Забытая мысль всегда кажется значительной,

Всю жизнь писал критические "подвалы". Ни одного критического
небоскреба на его совести не было.

Млечный Путь рисовался ему чем-то вроде пригородной железной дороги,
где вагоны переполнены молочницами с бидонами.

Бог его обидел и поступил совершенно правильно.

В том, что когда-нибудь изобретут искусственное сердце, он не
сомневался. Не сомневался он и в том, что, как только его изобретут, оно
тотчас же начнет болеть.

На Минеральных Водах он пил только кахетинское, а вернувшись,
жаловался, что воды ему не помогли.

О болтливом парикмахере: "Художник слова и кисти".
Писали вдвоем, а славы и на одного не хватило.

Его авторским девизом было: "Со счетом или на счету".

Спал в очках, чтобы лучше видеть сны.

Смотрящему через треснувшее стекло кажется, что мир раскололся.

Развращенная успехом у публики цирковая лошадь обижалась, когда ей мало
аплодировали.

Уборщица по телефону: -- Сегодня редакция не работает: у них творческий
день.

Спор с мужем из-за книг (в комнате тесно): -- Выбирай! Бальзак или я!

И духовную пищу надо присаливать.
-- Я открыто говорю (прикройте дверь!), что он взяточник.

Мать, стращая ребенка: -- Вот дядя возьмет тебя! А дяде не до чужих
ребят--он и своих бросил.

Беллетрист думал, что понимает язык журавлей, но журавли не были в этом
уверены.

Лучшее средство от седины--это лысина.

На всякого заведующего есть свой завидующий.

Верный компас всегда односторонен.

Детей до шестнадцати лет в кино не пускали, а тем, которые были старше,
смотреть фильм не хотелось.

В душу не верил, а сам был двоедушен.

Когда река выходит из себя--это наводнение.

Летчику не ставят в вину, что он "оторвался от земли".
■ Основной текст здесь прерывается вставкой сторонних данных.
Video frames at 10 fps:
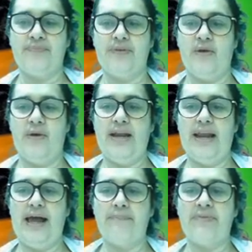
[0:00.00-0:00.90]
Olha lá,
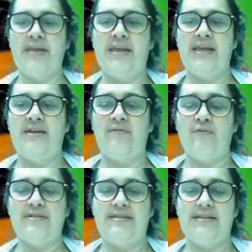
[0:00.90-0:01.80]

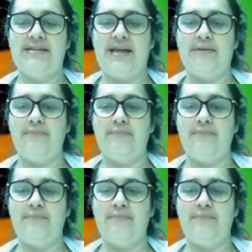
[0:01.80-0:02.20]
você tem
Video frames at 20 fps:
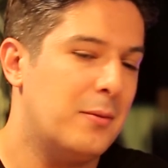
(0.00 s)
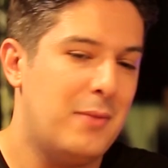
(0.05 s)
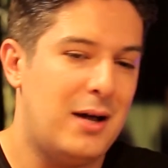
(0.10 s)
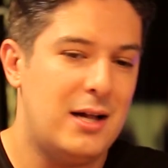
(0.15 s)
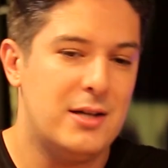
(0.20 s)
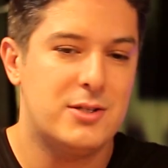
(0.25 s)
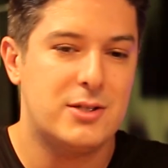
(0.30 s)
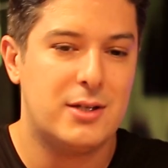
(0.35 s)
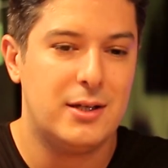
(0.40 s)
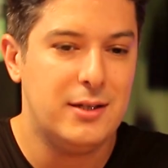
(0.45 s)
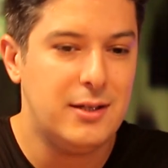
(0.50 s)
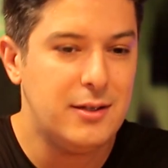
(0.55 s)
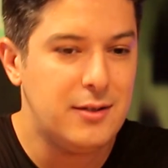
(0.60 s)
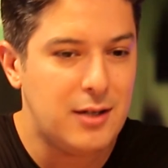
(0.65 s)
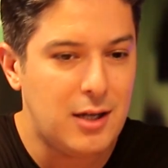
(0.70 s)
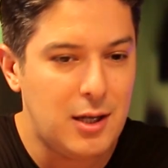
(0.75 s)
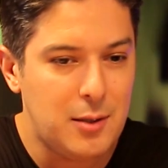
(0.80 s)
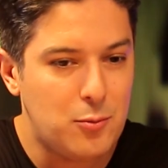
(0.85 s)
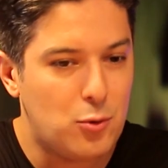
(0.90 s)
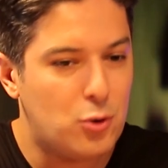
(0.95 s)
Belçika
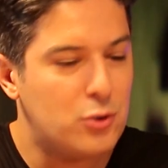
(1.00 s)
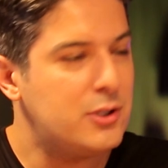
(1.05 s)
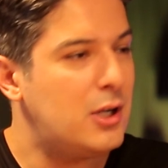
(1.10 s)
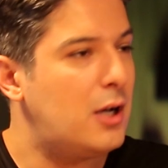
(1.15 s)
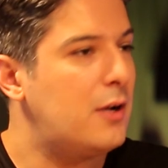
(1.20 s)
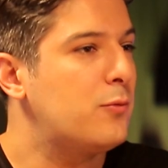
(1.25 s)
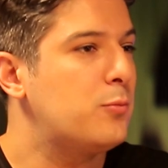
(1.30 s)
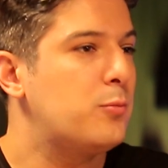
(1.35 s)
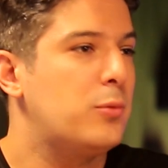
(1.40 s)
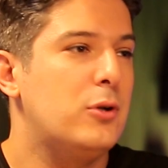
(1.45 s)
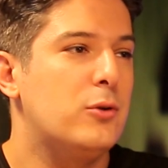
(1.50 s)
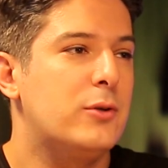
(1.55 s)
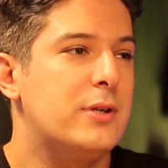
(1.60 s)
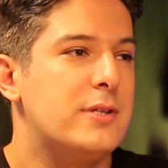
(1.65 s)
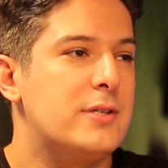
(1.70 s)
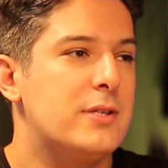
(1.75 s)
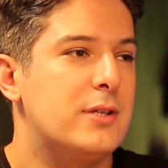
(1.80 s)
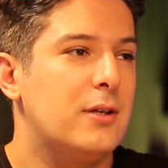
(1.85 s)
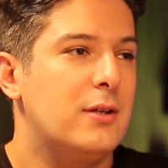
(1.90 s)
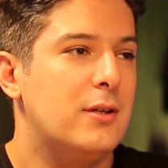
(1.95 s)
nedir abi? Orta Avrupa
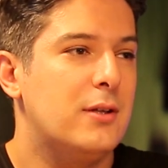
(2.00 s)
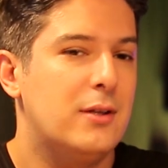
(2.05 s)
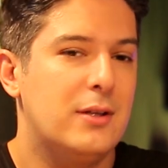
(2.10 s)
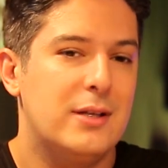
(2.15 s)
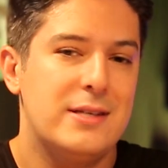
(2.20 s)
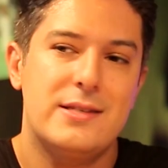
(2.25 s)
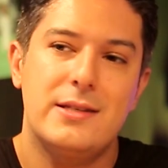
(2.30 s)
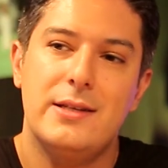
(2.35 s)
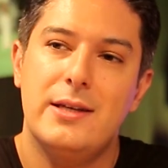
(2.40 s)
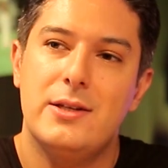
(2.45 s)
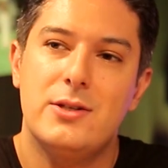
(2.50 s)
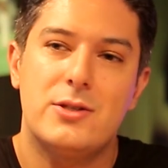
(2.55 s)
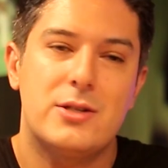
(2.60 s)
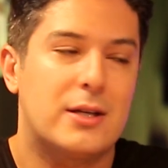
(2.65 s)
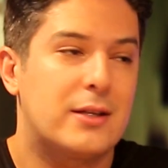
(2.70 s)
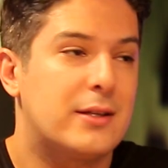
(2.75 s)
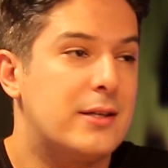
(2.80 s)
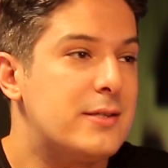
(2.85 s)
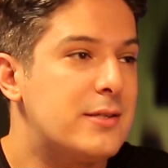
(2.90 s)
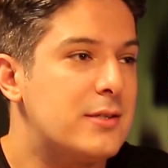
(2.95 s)
ülkesi. Nasıl
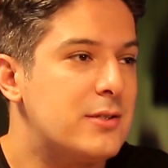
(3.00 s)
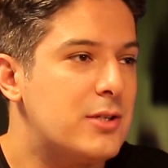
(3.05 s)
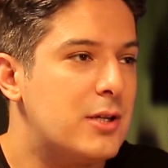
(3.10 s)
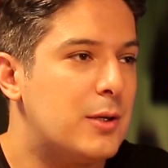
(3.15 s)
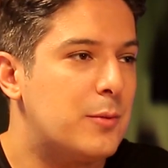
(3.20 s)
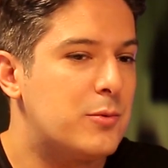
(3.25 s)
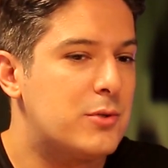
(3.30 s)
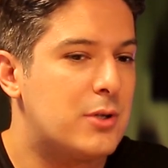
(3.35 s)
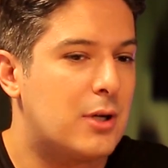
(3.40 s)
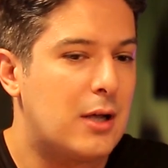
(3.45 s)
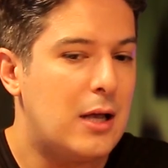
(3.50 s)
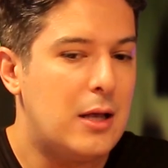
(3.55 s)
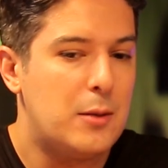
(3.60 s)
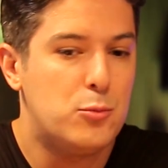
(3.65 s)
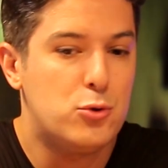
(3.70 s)
yenecek? Nasıl şey yapacak?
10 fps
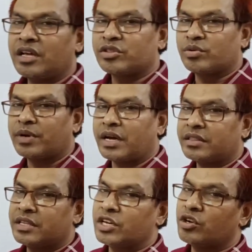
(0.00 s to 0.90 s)
তোমরা
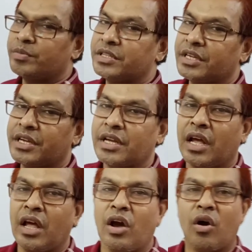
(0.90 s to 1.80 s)
ত্রিকোণমিতির
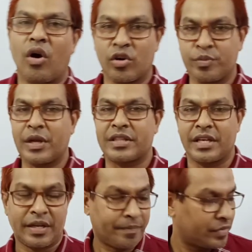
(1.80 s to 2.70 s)
অনুপাতে
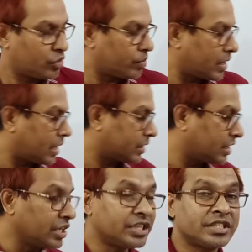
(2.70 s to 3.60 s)
তোমরা
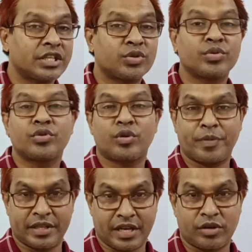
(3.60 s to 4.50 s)
তিনটি যে সূত্র
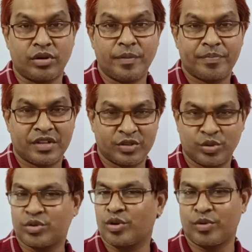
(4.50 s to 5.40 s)
পেয়ে থাকো
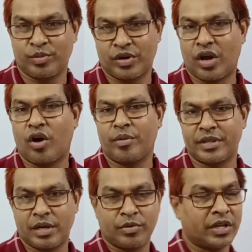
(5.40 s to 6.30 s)
সূত্র বলবো না
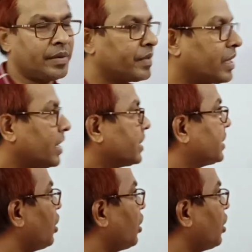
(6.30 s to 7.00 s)
অবেদাবলী সে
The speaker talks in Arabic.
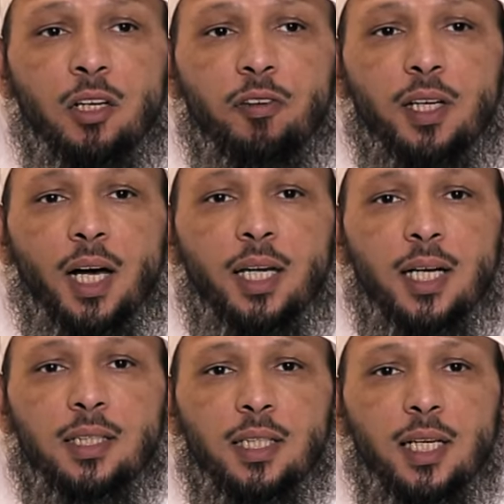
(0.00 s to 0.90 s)
في
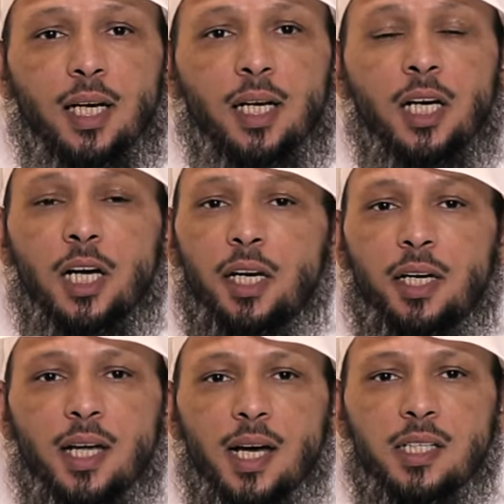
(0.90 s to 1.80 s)
حياتنا
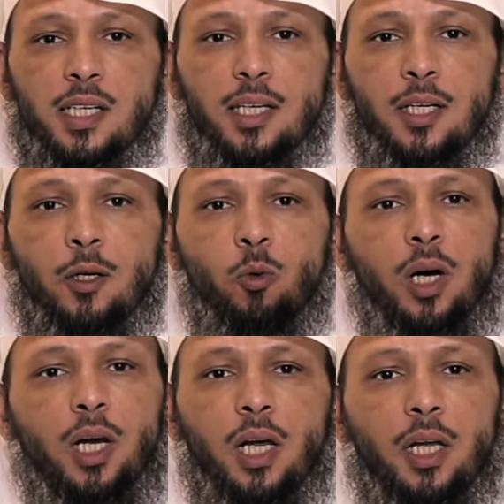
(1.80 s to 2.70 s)
للناس
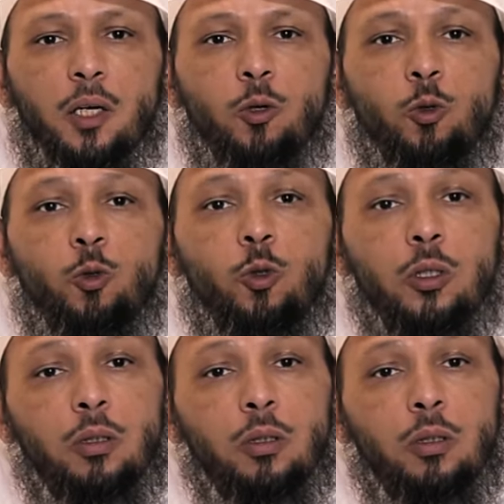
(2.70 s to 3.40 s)
والا نكون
Не все философы пьют цикуту. Иные -- и пиво.

Долго спорили о положительном герое и ушли, не расплатившись с
официантом.

Расчетливые эстрадники заказывали автору "монолог на двоих".

Ум не дается им, авось заумь поможет.

Если вор залез к вам в пустой карман, это еще не доказывает его
бескорыстия.

Заголовки его рассказов так полно выражали их содержание, что в самих
рассказах надобность отпадала.

Из разговора о пьесе:
-- Гвоздь сезона, а Островскому в подметки не годится!

Кузнец Вакула пользовался летательным аппаратом мощностью в одну
нечистую силу.

И волк приносит пользу, когда он становится шубой.

Смех убивает, но только достойное смеха.

В коммунальной квартире просыпаются не от шума, а от внезапно
наступившей тишины.

Едва на него находил плохой стих, как он тотчас сдавал его в журнал.

Лев жаловался, что львиную долю его рациона присваивает себе
укротитель.

Собака так привыкла к поклонникам своей хозяйки, что на мужа ее лаяла,
как на постороннего.

Весна хоть кого с ума сведет. Лед -- и тот тронулся.